### Work order
Could you reproduce, word for word, everything below from the line containing "(2902.46 s)" down to the line containing "(2903.96 s)", with both of those lines included and no others?

━━━━━━━━━━

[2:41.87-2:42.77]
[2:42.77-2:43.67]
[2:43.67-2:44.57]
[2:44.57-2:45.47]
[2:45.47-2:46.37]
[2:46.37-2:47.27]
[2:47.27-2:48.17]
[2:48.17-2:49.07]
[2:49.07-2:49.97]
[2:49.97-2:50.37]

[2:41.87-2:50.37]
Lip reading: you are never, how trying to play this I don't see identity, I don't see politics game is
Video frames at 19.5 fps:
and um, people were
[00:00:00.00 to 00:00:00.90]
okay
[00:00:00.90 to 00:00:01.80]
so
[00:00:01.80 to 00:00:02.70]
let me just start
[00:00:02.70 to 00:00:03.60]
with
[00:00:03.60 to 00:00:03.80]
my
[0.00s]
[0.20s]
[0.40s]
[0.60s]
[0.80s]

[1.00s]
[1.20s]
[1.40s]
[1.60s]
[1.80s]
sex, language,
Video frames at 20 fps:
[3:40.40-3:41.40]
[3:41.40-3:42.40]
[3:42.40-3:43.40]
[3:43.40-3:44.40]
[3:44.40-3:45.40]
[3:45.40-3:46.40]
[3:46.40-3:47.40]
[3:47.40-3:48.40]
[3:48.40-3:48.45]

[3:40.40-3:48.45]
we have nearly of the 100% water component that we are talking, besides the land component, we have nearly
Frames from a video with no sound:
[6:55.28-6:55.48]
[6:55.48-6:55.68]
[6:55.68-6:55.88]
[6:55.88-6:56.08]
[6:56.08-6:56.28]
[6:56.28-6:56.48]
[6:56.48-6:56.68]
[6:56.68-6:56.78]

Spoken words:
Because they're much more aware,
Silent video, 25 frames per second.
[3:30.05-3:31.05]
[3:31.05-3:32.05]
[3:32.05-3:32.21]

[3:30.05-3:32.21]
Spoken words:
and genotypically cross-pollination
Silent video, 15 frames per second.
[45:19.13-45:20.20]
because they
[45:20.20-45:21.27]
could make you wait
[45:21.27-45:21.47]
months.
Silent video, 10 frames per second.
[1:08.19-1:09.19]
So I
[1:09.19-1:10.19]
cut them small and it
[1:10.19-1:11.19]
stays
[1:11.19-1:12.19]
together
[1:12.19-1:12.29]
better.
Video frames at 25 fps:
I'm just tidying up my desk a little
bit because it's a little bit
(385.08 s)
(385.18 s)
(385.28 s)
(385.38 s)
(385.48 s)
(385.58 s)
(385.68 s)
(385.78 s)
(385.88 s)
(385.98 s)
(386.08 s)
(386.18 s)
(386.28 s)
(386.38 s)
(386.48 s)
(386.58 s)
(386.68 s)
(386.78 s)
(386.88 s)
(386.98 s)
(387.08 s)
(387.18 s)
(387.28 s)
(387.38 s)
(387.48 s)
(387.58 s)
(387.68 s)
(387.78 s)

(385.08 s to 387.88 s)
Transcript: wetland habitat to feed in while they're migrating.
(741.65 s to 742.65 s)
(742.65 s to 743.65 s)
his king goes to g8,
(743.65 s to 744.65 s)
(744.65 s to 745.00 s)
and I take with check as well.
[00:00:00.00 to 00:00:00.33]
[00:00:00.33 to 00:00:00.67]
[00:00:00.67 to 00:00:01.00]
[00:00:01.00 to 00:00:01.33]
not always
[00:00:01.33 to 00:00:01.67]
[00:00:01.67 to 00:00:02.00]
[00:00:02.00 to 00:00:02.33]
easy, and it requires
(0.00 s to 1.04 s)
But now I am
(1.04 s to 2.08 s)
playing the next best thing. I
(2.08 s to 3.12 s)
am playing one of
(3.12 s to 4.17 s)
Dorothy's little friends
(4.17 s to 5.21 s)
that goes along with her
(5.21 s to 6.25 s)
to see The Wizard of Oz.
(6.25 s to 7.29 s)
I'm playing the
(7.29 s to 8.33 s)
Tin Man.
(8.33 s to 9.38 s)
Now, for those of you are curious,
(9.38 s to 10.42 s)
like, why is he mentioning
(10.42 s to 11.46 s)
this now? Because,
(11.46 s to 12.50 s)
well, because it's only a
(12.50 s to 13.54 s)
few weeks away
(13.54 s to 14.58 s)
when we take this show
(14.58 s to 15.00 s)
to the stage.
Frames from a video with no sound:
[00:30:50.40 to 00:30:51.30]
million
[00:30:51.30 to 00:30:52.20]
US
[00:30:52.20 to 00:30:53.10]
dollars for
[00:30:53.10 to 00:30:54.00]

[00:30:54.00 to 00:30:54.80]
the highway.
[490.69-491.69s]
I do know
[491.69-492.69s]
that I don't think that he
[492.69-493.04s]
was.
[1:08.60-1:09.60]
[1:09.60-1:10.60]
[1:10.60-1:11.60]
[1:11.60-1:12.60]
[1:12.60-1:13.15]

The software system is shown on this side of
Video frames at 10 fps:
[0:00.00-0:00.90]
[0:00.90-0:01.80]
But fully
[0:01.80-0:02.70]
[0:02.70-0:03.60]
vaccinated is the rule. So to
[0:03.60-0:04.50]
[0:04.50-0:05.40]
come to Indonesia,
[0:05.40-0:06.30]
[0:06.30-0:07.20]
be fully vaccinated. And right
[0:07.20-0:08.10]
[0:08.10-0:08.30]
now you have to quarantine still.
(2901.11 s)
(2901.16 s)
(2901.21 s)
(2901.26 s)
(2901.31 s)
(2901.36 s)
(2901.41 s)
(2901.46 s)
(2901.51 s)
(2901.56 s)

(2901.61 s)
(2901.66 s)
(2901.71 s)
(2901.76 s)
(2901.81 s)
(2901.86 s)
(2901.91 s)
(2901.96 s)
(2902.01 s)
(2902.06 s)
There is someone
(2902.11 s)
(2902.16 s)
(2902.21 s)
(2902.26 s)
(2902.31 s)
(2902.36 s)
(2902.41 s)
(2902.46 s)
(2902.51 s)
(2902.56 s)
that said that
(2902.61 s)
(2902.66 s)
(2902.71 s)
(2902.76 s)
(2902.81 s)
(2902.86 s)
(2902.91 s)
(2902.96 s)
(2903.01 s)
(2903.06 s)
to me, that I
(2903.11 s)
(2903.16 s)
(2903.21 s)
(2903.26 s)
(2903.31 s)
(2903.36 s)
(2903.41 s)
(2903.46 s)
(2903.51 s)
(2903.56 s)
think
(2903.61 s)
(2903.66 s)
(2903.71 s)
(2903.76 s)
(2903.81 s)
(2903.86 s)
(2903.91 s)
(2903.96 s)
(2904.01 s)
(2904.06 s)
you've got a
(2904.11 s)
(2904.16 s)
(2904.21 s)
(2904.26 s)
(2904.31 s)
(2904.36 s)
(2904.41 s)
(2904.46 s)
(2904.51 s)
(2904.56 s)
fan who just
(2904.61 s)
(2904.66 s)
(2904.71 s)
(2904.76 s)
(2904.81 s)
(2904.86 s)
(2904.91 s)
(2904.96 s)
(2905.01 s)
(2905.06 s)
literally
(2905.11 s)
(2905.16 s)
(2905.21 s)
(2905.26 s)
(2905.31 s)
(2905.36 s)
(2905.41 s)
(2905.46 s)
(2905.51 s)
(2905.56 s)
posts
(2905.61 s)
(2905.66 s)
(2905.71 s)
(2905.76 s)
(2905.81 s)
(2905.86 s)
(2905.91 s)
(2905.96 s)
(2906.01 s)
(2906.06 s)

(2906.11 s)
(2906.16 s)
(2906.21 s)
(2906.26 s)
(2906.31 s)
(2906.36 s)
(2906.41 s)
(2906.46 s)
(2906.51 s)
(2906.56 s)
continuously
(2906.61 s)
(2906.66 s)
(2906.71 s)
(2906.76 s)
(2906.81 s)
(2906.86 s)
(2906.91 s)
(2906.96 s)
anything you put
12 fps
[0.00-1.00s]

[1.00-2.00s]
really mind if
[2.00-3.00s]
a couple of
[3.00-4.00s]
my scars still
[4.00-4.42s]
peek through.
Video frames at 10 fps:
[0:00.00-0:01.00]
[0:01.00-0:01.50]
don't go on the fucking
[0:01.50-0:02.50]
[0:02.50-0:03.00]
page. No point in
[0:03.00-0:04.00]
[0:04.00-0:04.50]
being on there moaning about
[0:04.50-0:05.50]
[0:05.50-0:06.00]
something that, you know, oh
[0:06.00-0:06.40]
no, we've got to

━━━━━━━━━━

### Response
(2902.46 s)
(2902.51 s)
(2902.56 s)
that said that
(2902.61 s)
(2902.66 s)
(2902.71 s)
(2902.76 s)
(2902.81 s)
(2902.86 s)
(2902.91 s)
(2902.96 s)
(2903.01 s)
(2903.06 s)
to me, that I
(2903.11 s)
(2903.16 s)
(2903.21 s)
(2903.26 s)
(2903.31 s)
(2903.36 s)
(2903.41 s)
(2903.46 s)
(2903.51 s)
(2903.56 s)
think
(2903.61 s)
(2903.66 s)
(2903.71 s)
(2903.76 s)
(2903.81 s)
(2903.86 s)
(2903.91 s)
(2903.96 s)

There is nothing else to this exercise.